- Born: March 18, 1902 Korenevo, Russian Empire
- Died: April 19, 1975 (aged 73) Buenos Aires, Argentina
- Citizenship: Argentina
- Education: Kiev Art Institute
- Known for: portraits, landscapes, still life
- Movement: Post-Impressionism

= Olga Gurski =

Ukrainian artist (1902–1975)

Olga Gurski (Ольга Сергіївна Гурська; March 19, 1902 – April 19, 1975), her surname sometimes given as Gursky or Kriukow (after her husband Boris Kriukow), was a Ukrainian Argentine painter.

== Life and work ==

Olga Gurski traces her descent from an old Ukrainian, formerly Polish, and before that Czech nobility of the 13th century, of the Sternberg coat of arms. It should be mentioned that, fearing the Soviet Russian repressions, she buried the documents she was entrusted with by her dying father, — some of them dating from the 18th century, when the old lineage settled in Chernigov in the Russian Empire (currently in Ukraine) — and only disinterred them in 1943, during World War II.

She graduated from the Kiev Art School in 1929. In 1943, she moved to the West: at first to Lviv, later to Austria. There, having settled in Gmunden, on the Lake Traun, she took part in various art exhibitions (Linz, Salzburg), where her paintings were highly praised by the critics.

In 1948, she emigrated to Argentina, took up her residence in Buenos Aires, and became a citizen of that country.

Exhibitions of her paintings were held almost every year in Buenos Aires' renowned art galleries, such as Müller, Van Riel, Whitcomb, etc., and in the United States and Canada as well. From the Buenos Aires Provincial Government, she received a special invitation to exhibit her works in Mar del Plata, the famous sea side resort.

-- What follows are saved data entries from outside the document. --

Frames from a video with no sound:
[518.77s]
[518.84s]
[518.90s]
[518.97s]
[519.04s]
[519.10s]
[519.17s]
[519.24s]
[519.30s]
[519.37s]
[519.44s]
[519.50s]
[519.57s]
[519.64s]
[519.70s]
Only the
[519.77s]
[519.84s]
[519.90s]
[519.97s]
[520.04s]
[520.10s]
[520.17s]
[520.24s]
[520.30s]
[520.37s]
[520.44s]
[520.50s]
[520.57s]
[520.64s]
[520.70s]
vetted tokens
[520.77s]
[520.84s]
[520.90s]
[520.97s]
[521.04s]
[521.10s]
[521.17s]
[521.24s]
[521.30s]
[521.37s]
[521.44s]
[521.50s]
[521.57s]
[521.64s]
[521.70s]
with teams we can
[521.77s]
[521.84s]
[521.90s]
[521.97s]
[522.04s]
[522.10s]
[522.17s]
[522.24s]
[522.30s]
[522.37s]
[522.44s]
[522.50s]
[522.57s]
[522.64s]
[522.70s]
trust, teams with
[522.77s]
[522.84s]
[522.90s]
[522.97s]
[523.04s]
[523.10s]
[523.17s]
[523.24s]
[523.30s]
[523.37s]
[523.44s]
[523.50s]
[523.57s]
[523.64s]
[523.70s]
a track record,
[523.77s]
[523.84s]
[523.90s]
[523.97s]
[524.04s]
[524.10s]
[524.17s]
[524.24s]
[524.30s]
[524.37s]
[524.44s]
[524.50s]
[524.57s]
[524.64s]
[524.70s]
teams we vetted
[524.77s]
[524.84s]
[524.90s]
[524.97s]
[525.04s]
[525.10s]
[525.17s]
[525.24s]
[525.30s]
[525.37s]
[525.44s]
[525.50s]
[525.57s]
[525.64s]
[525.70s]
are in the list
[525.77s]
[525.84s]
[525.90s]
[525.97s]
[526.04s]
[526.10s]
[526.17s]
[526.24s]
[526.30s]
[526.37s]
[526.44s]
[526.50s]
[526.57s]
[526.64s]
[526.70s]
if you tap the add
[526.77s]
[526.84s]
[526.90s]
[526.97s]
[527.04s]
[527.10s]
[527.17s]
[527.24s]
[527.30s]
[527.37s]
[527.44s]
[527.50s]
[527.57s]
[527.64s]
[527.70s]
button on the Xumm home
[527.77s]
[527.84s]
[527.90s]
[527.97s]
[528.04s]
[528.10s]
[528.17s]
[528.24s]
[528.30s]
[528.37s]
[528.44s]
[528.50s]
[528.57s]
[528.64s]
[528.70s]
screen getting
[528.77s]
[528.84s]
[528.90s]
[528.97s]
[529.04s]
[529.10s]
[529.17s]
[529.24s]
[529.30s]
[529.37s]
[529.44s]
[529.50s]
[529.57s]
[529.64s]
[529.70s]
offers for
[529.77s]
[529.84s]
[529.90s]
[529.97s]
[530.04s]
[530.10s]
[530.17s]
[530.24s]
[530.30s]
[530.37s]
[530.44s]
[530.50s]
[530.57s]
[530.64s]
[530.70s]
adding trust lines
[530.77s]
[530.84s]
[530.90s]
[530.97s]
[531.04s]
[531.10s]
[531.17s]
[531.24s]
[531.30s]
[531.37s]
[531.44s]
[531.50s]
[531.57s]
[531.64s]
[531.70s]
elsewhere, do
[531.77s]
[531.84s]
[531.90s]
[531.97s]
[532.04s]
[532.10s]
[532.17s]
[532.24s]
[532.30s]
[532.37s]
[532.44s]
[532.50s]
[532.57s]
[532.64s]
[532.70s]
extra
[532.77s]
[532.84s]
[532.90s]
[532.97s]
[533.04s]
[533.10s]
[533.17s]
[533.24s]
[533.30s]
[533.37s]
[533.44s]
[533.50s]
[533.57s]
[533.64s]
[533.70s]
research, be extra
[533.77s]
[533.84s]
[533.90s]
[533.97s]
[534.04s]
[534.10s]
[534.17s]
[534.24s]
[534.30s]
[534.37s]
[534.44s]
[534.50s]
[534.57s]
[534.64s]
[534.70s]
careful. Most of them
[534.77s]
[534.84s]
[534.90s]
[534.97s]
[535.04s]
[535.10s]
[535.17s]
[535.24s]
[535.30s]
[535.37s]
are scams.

Colored plates of some of her canvases illustrated the women's magazine :es:Para tí.

After numerous experiments concerning a painting technique to adopt, she definitely turned to a manner which can best be described as a late Post-Impressionism, where, as quoted be the art critic Pedro H. Bidart, "the colors flow like a piece of music by Ravel, or Debussy".

== Exhibitions ==

=== Some exhibition (incomplete) ===

- 1943 — Ukrainian Central Committee. Union of Ukrainian Artists in Lviv.
- 1946 — Ukrainian Art Exhibition — Salzburg, 6–10 October.
- 1947 — Austrian Association of Art Professionals. Upper Austrian Branch. Linz, 28 August — 18 September.
- 1954 — Müller Gallery, Buenos Aires. Solo exhibition, 23 August — 4 September.
- 1955 — Müller Gallery, Buenos Aires. Solo exhibition, 5–17 September.
- 1956 — Van Riel Gallery, Buenos Aires. Solo exhibition, October.
- 1957 — Art Gallery "Hotel Provincial", Mar del Plata. Personal Exhibition, upon a special invitation of the Ministry of Economy, division Tourism & Parks (B. A. Province), 15–24 April.
- 1958 — Ukrainian Association "Prosvita", Buenos Aires, 6–20 September.
- 1959 — "Prosvita" Spring Art Exhibition, Association of Ukrainian Artists in Argentina, Buenos Aires, 3–20 October.
- 1965 — Literature & Art Club Association of Ukrainian Artists in America. New York City, 2–16 May.
- 1965 — Buenos Aires City Council. Hall of Exhibitions.
- 1967 — Alvear Palace Hotel. Solo exhibition, Buenos Aires, 25 May — 13 June.
- 1968 — Ukrainian Women's Association, Dept. 64, New York, 20 October — 3 November.
- 1972 — Ukrainian Women's Association, XVI Exhibition of Women Artists, New York City, 19–26 November.
- 1972 — World Foundation of Ukrainian Women's Associations. Exhibition of Ukrainian Artists, Philadelphia 24 November — 3 December.
- 1972 — Haus der Begegnung, Munich, 15 November.